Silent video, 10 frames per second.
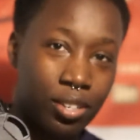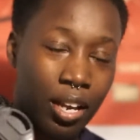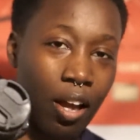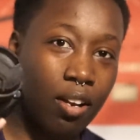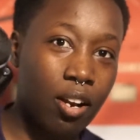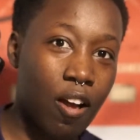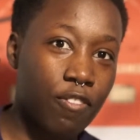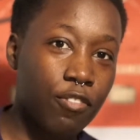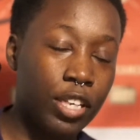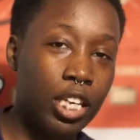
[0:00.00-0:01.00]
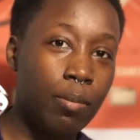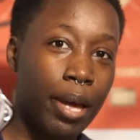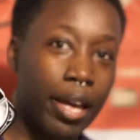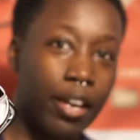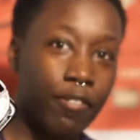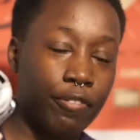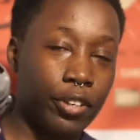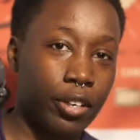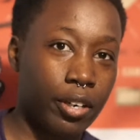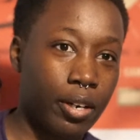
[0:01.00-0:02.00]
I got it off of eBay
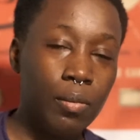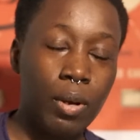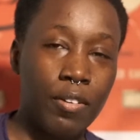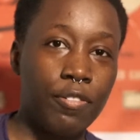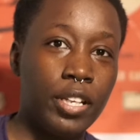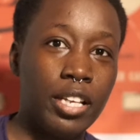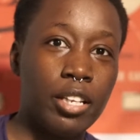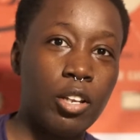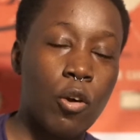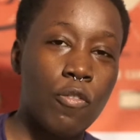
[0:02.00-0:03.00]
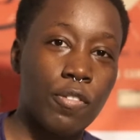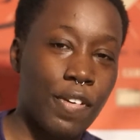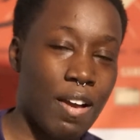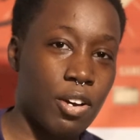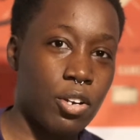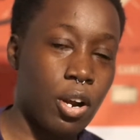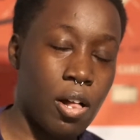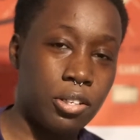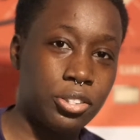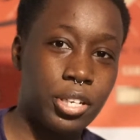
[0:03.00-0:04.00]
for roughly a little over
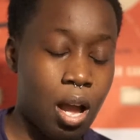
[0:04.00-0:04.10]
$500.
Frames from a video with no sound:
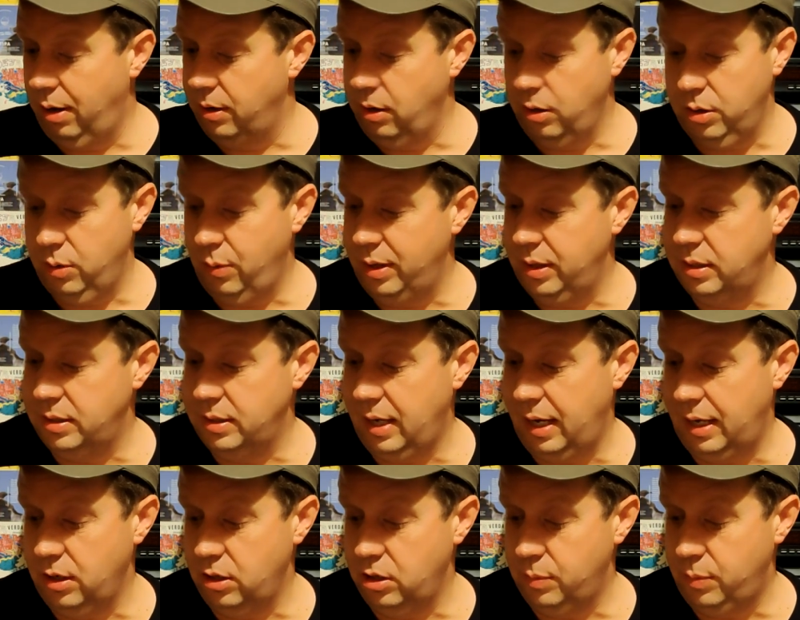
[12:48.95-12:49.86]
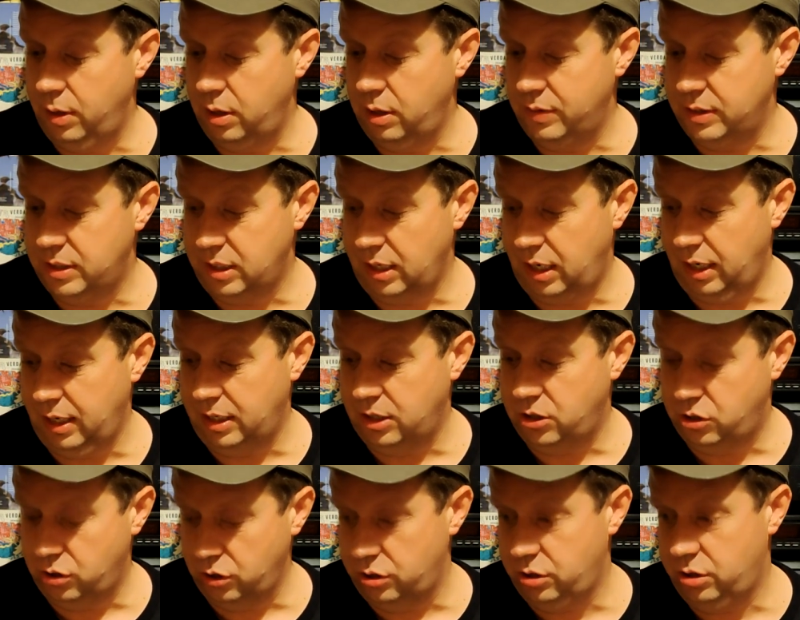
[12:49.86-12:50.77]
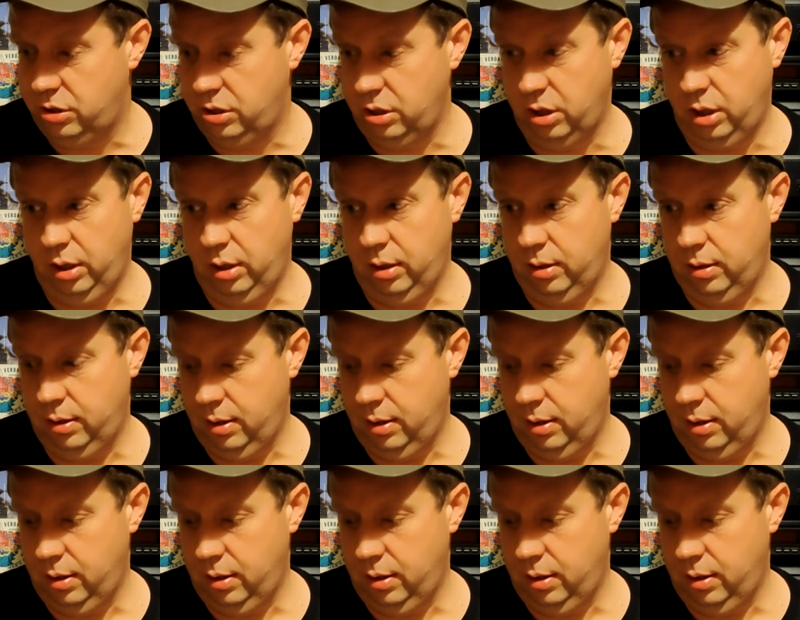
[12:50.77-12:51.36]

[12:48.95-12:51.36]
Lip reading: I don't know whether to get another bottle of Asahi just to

* WORK ITEM *
The copy you return must match the records above exactly, minus any images.

* THE COMPLETED TASK *
Silent video, 10 frames per second.
[0:00.00-0:01.00]
[0:01.00-0:02.00]
I got it off of eBay
[0:02.00-0:03.00]
[0:03.00-0:04.00]
for roughly a little over
[0:04.00-0:04.10]
$500.
Frames from a video with no sound:
[12:48.95-12:49.86]
[12:49.86-12:50.77]
[12:50.77-12:51.36]

[12:48.95-12:51.36]
Lip reading: I don't know whether to get another bottle of Asahi just to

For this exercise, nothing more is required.